In 1996, he joined a group of seven prominent Quebec musicians calling themselves "Les Mélodistes indépendants," coauthoring with them a book titled Pour l'amour de la musique (Montreal: Éditions Essentiels, 1996) in which a powerful plea was made for the creation of a contemporary music that achieves maximal communicative effectiveness through emphasis on melody. In 2000, true to his convictions, he composed the piece by which he is probably best known, the captivatingly lyrical Valse pour l'Échappée Belle, which soon thereafter was adopted as its theme music by Radio-Canada.
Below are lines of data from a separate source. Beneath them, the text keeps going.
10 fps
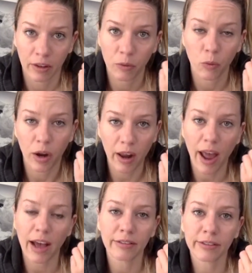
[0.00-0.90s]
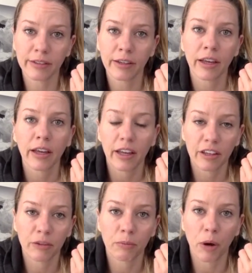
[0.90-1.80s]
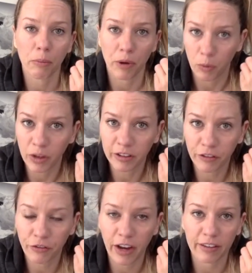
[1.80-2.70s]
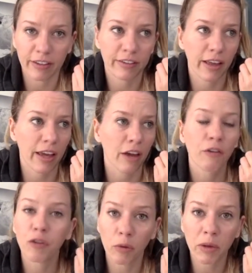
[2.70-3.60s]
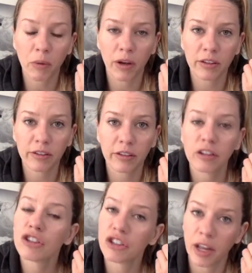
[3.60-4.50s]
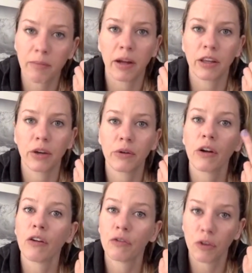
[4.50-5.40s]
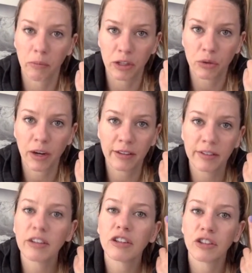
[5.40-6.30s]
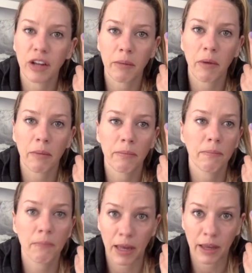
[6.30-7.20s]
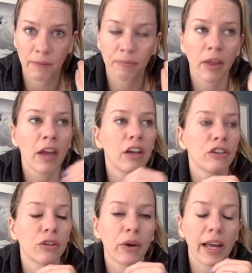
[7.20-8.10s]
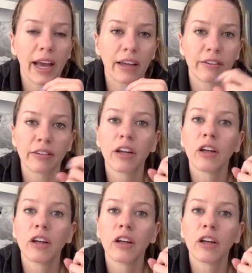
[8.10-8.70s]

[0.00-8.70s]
one ask is appropriate. What's the phrase? It's like, fool me once, shame on you. Fool me twice, shame on me. So I asked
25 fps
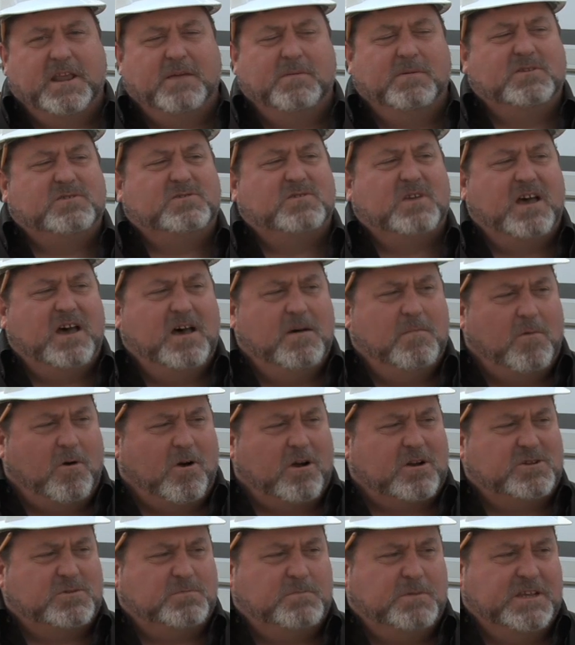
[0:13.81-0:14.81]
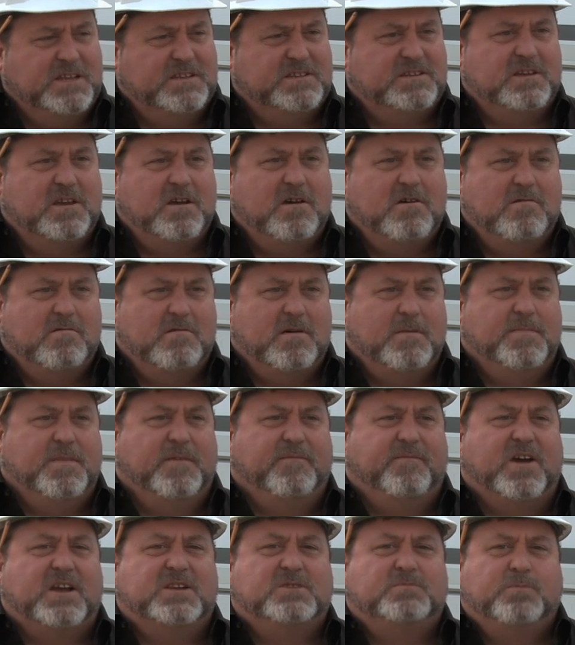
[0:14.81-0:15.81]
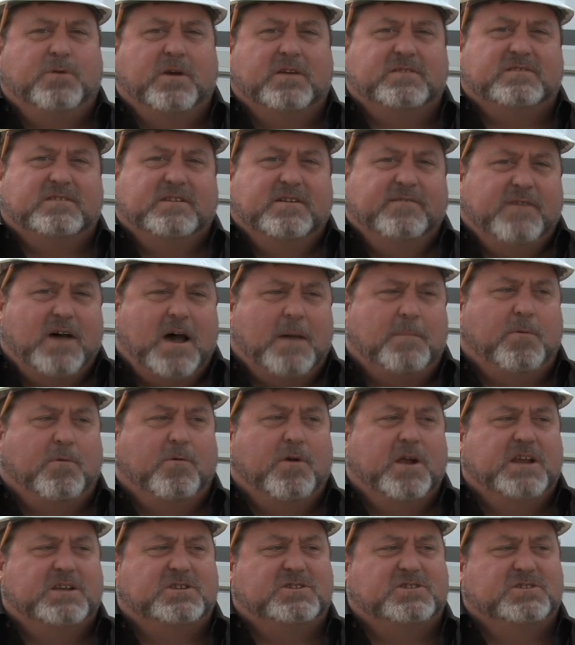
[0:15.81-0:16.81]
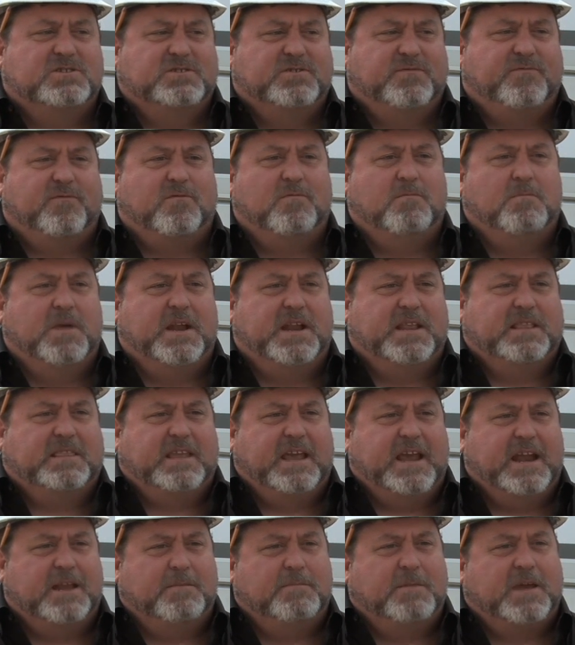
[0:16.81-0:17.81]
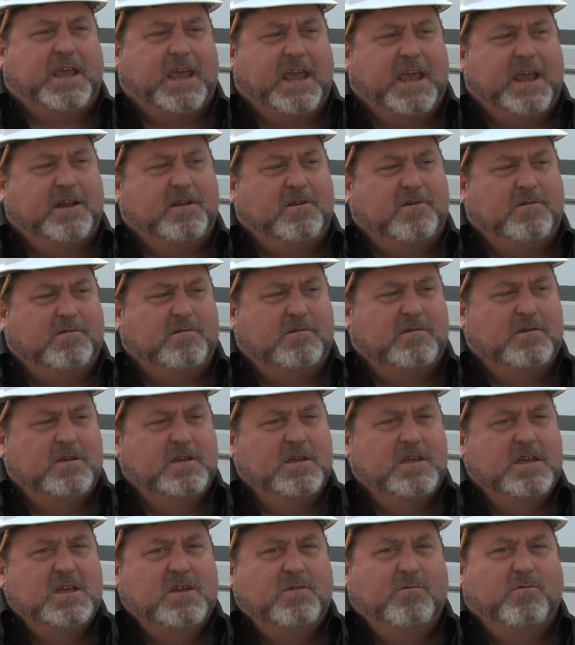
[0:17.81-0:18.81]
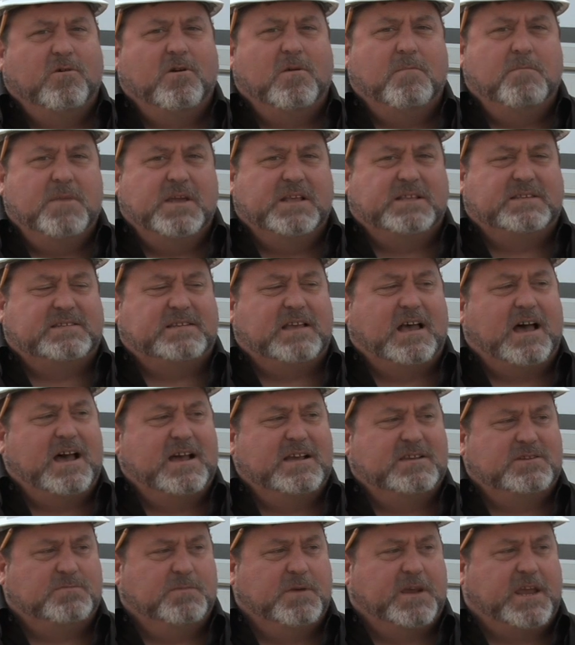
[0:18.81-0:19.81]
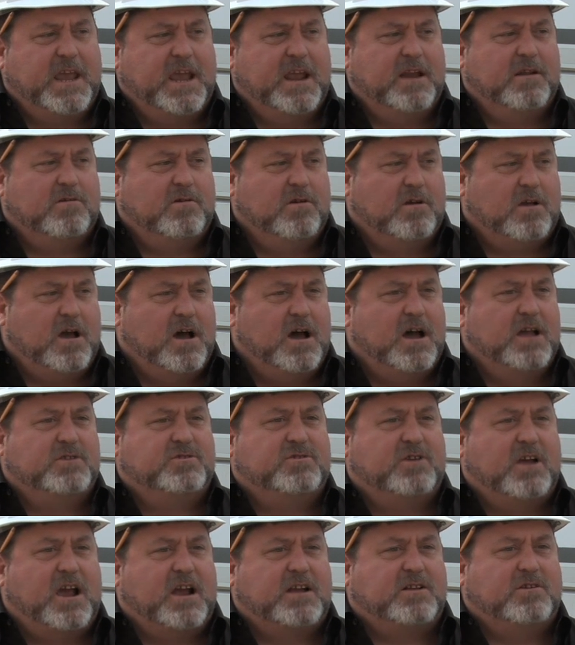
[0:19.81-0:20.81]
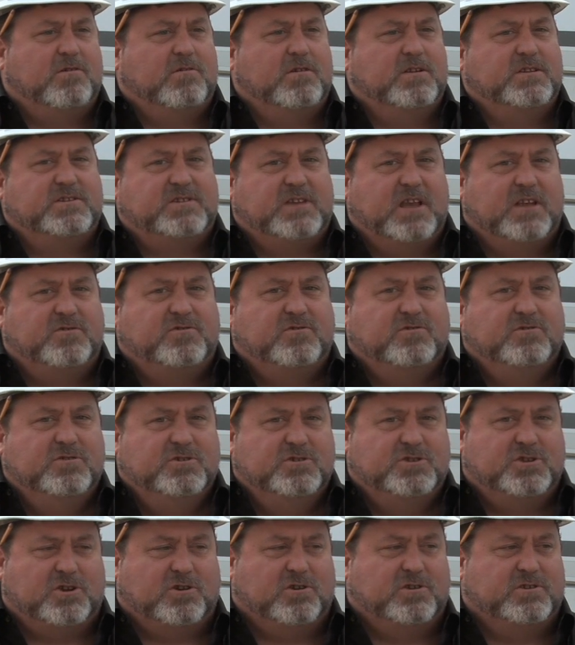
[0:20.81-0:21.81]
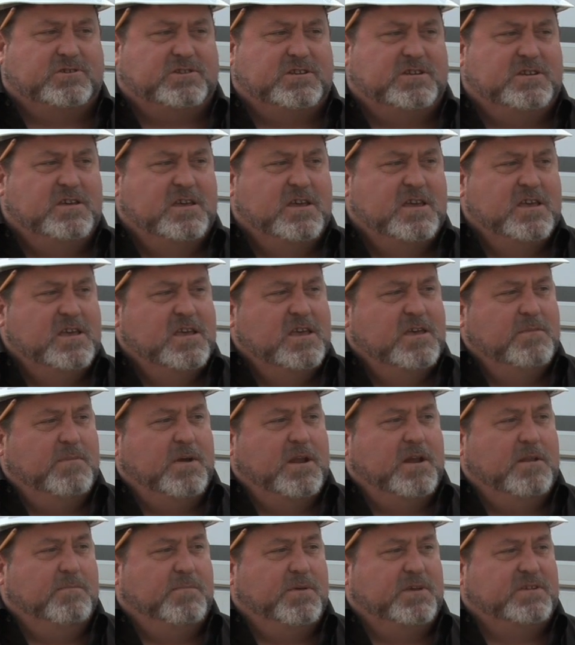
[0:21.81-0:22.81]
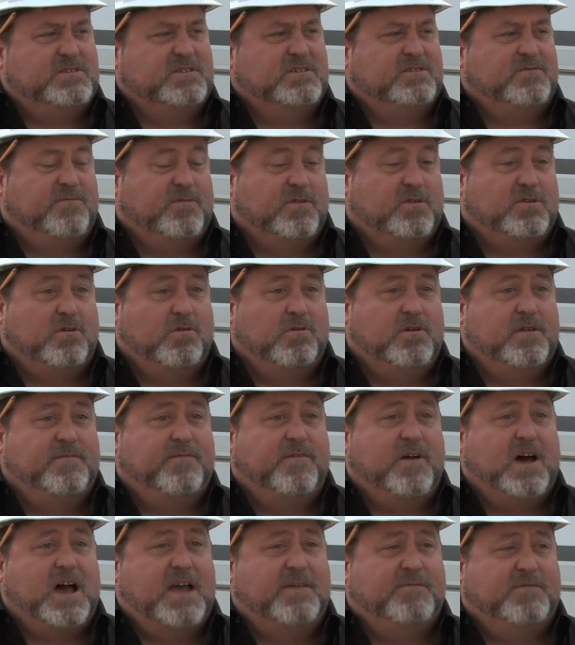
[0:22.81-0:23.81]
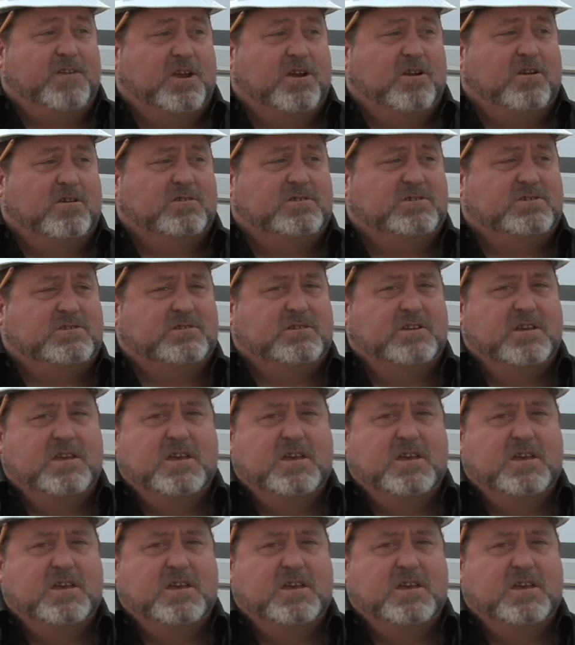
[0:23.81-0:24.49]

is Mark Spiezio. I'm the Vice President of Operations for Atllantic Mechanical. We're a mid-sized mechanical contractor in central New Jersey. Been in business for 35 years,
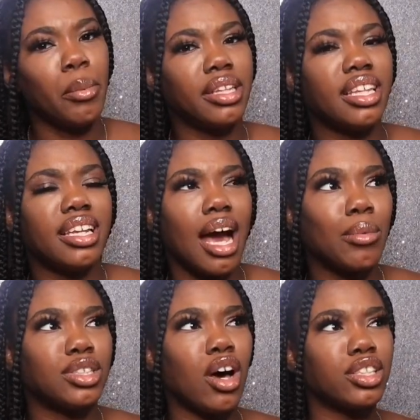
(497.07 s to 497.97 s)
But then I
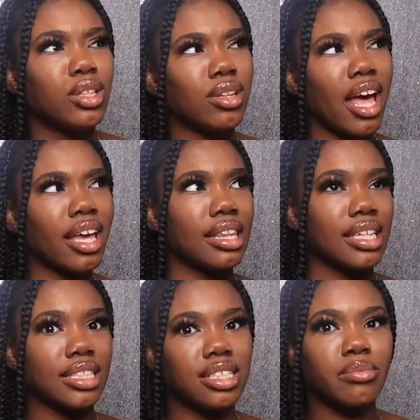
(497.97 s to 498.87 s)
was also like,
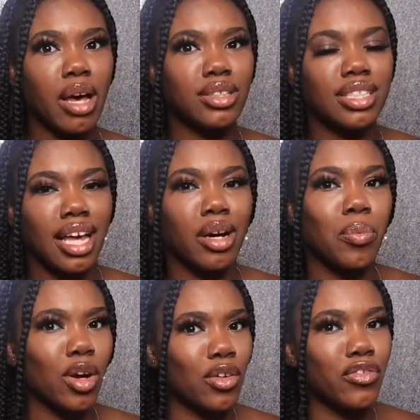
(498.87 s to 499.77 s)
this smells like a
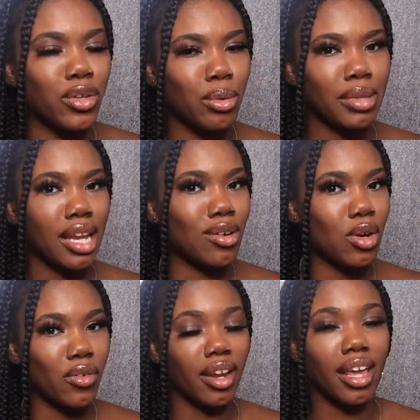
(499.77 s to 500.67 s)
perfume that I
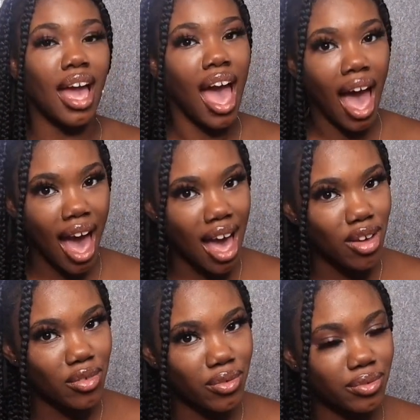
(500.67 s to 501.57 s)
already have.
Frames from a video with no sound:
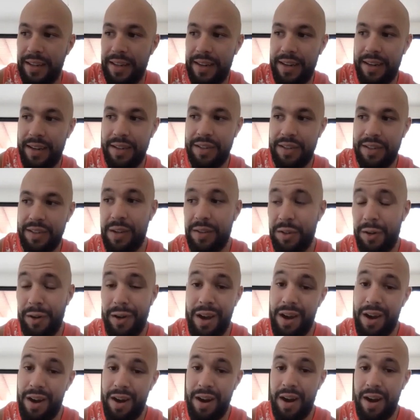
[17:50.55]
So
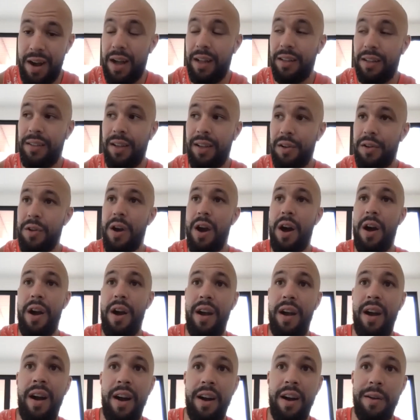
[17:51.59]
I'll tell you how I
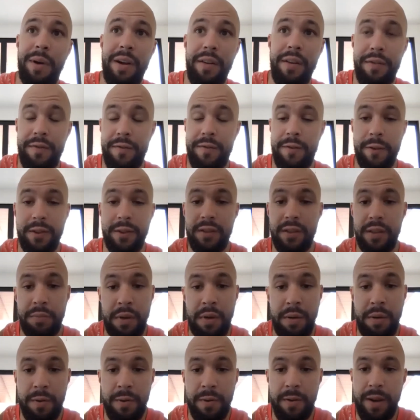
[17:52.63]
hired my first team
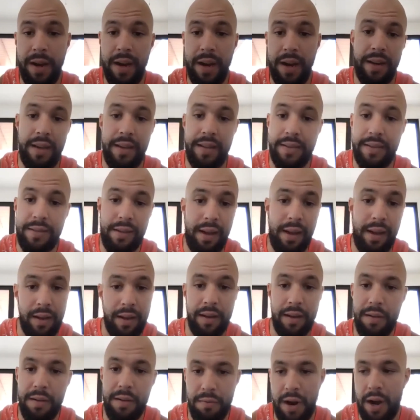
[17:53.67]
member, and he's like
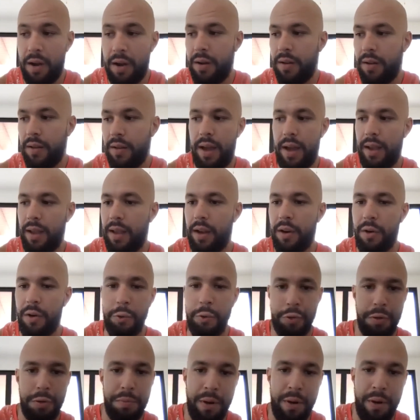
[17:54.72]
a
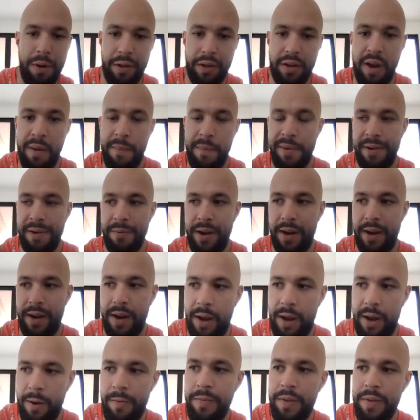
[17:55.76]
crucial part of the company right
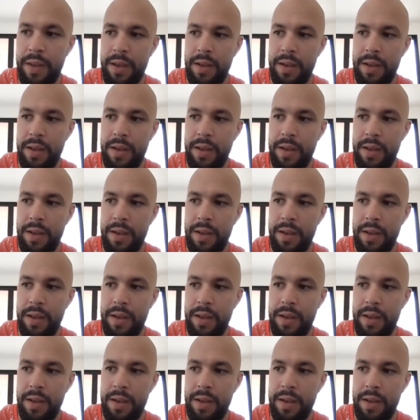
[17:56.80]
now.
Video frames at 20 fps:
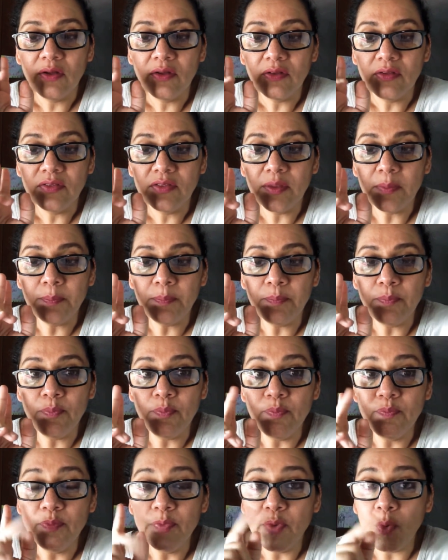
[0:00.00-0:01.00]
The
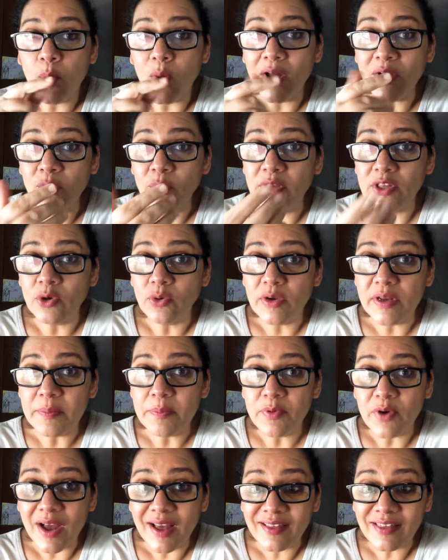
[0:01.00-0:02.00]
one with only
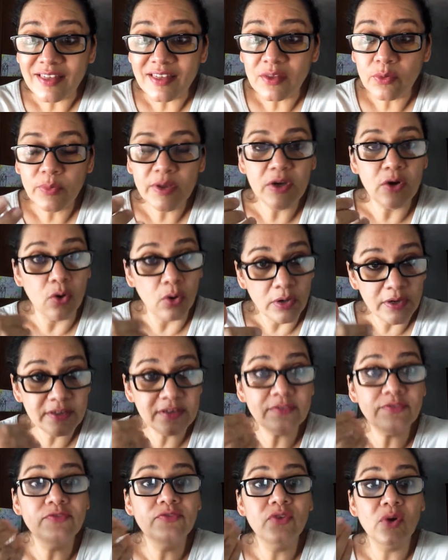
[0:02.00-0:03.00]
breath, we call it a
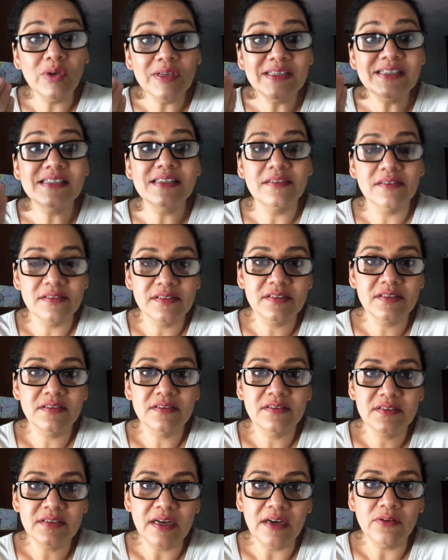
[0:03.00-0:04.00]
voiceless
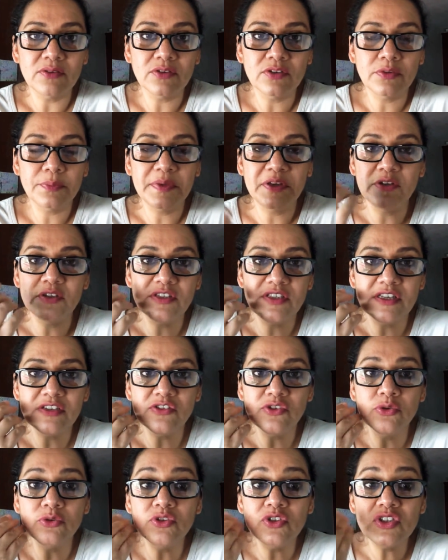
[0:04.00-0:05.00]
sound because there's
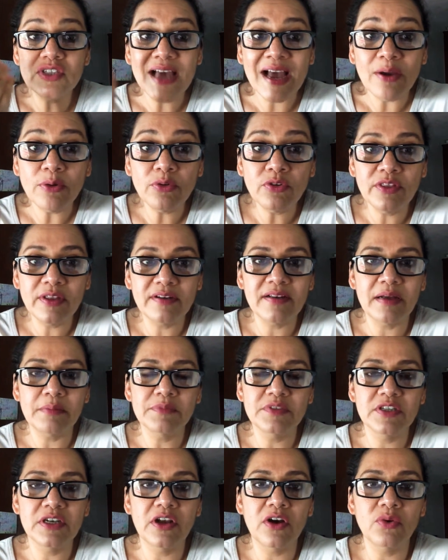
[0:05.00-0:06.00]
no sound that
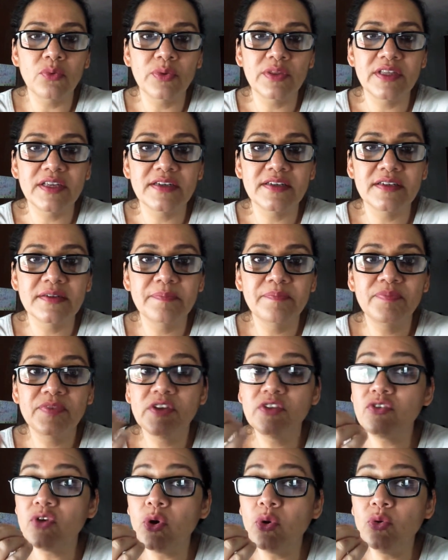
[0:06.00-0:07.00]
comes along with it.
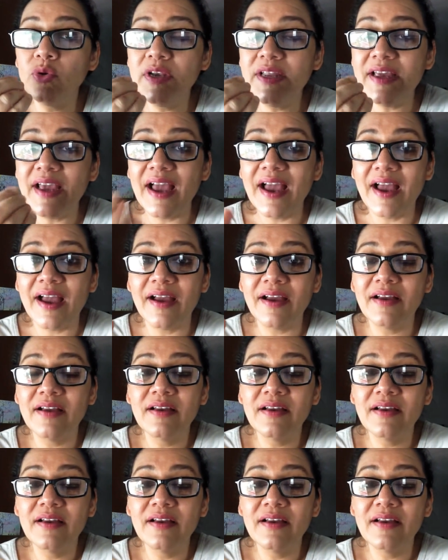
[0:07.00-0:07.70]
There's only air.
Jean's oeuvre includes several hundred works in a wide range of genres for orchestra, chamber ensemble, solo instruments, voice, and chorus. His music is increasingly well represented on compact disc, and includes the Suite québécoise for orchestra; a saxophone quartet, "Semailles"; the piano suites La Fête, Valses pour Marie Vetsera, and Les saisons du coeur; and the Mélodies, op. 32. "Vision," for Native American Flute and String Orchestra, was composed as part of a five-movement cycle in collaboration with four other Delian Society composers, and is now in preparation for publication. Jean has also contributed movements to the Delian Suites I and II.
The author of numerous theoretical works on tonal and modal composition, Jean has remained steadfast in his advocacy of tonality throughout his long and prolific career:
"For me, tonality is the natural language of music. It allows for direct communication with all music lovers. It also gives access to all the musics of the world. It is more necessary now than ever."